На другой день на рассвете деревню окружили настоящие японцы. Проснулись мы от винтовочной и орудийной пальбы и топота копыт. Схватив меня в охапку, матушка потащила сестёр к подвалу с турнепсом. Мы все попрыгали туда и какое-то время пробирались ползком в темноте. Было сыро и холодно, потом стало попросторнее, и матушка зажгла масляную лампу. В её тусклом свете мы уселись на циновку, прислушиваясь к слабым звукам, доносящимся сверху.
Не знаю, сколько мы так просидели. Вдруг в темноте прохода послышалось тяжёлое дыхание. Матушка схватила кузнечные клещи и быстро задула лампу. Подвал погрузился в кромешную тьму. Я заплакал, и матушка сунула мне грудь. Молоко было холоднющее, вязкое и отдавало горько-солёным.
Дыхание приближалось, матушка уже занесла клещи. В это время раздался изменившийся голос второй сестры:
— Мама, не бей, это я…
Матушка, словно обессилев, опустила руки.
— Ну, Чжаоди, до смерти напугала, — облегчённо выдохнула она.
— Мама, зажги лампу, — попросила сестра, — у меня тут ещё кое-кто.
Хоть и не сразу, лампа загорелась, едва осветив нашу пещеру. Вторая сестра, в грязи с головы до ног, с кровавой царапиной на щеке, держала в руках какой-то свёрток.
— Это ещё что? — удивилась матушка.
Рот Чжаоди скривился, и по измазанному лицу потекли светлые слёзы.

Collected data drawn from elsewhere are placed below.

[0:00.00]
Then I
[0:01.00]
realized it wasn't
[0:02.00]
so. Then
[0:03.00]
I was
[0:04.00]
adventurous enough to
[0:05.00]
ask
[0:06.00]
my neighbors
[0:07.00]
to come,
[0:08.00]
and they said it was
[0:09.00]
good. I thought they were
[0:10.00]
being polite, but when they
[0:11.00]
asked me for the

— Мамочка, — сдавленным голосом произнесла она, — это сын его третьей наложницы.
Матушка как онемела, а потом взорвалась:
— Отнеси туда, где взяла!
Сестра подползла к ней на коленях и глянула снизу вверх:
— Матушка, помилосердствуйте, у него всю семью вырезали, он единственный, кто остался…
Отогнув уголок свёртка, матушка открыла смуглое и тощее личико последнего отпрыска рода Сыма. Малыш сладко спал, ровно дыша и сложив розовые губки, словно сосал грудь. Меня переполнила ненависть к этому поганцу. Я выплюнул сосок и заревел, но матушка наладила его обратно, ещё более холодный и горький, чем прежде.

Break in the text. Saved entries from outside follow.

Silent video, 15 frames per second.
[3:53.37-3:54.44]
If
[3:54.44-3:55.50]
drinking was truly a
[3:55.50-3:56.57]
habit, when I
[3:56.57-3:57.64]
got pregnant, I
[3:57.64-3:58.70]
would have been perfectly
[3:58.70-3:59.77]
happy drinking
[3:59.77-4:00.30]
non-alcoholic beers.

— Матушка, так вы согласны оставить его? — спросила сестра.
Матушка сидела с закрытыми глазами и не проронила ни звука.
Вторая сестра сунула ребёнка в руки третьей, бухнулась на колени и с плачем стала отбивать земные поклоны:
— Матушка, я по жизни его женщина, а после смерти буду приходить к нему как дух! Спасите этого ребёнка, дочка по гроб не забудет вашей доброты!

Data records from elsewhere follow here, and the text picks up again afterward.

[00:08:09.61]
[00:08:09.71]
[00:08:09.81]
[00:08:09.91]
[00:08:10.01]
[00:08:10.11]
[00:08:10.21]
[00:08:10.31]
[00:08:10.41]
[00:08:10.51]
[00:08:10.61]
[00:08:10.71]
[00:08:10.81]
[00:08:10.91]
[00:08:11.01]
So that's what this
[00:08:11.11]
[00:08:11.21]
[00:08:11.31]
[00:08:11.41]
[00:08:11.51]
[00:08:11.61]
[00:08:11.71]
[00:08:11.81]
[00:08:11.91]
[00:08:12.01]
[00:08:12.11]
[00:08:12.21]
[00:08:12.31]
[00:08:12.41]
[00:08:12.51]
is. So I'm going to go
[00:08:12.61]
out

Потом поднялась и стала протискиваться к выходу.
— Куда ты? — выдохнула матушка, пытаясь остановить её.
— Мама, он ранен в ногу, прячется на мельнице под жёрновом. Мне к нему надо.
Снаружи донёсся топот лошадей и винтовочные выстрелы. Матушка загородила выход из подвала:
— Мать на всё согласна, но на смерть не пущу.
— Мама, у него кровь течёт не переставая, без меня он умрёт. А если он умрёт, зачем твоей дочери жить? Ну отпусти меня, мама…
Матушка взвыла без слёз, но тут же зажала себе рот.
— Матушка, ну хотите, опять на колени встану?
Чжаоди снова отбила земной поклон и застыла на миг, уткнувшись лицом в ноги матери. Потом оторвалась от неё и, согнувшись, стала пробираться к выходу.
Глава 14
Головы девятнадцати членов семьи Сыма провисели на деревянной раме за воротами Фушэнтана до самого праздника Цинмин,[65] когда стало по-весеннему тепло и начали распускаться цветы. Рама была сколочена из пяти толстых еловых стволов и по форме напоминала качели. Головы свешивались с неё, прикрученные стальной проволокой. Хотя плоть уже начисто склевали вороны, воробьи и совы, можно было без труда узнать жену Сыма Тина, его двух дурачков-сыновей, первую, вторую и третью жён Сыма Ку, девятерых детей, которых они втроём нарожали, а также гостивших в доме Сыма отца, мать и двух младших братьев третьей жены.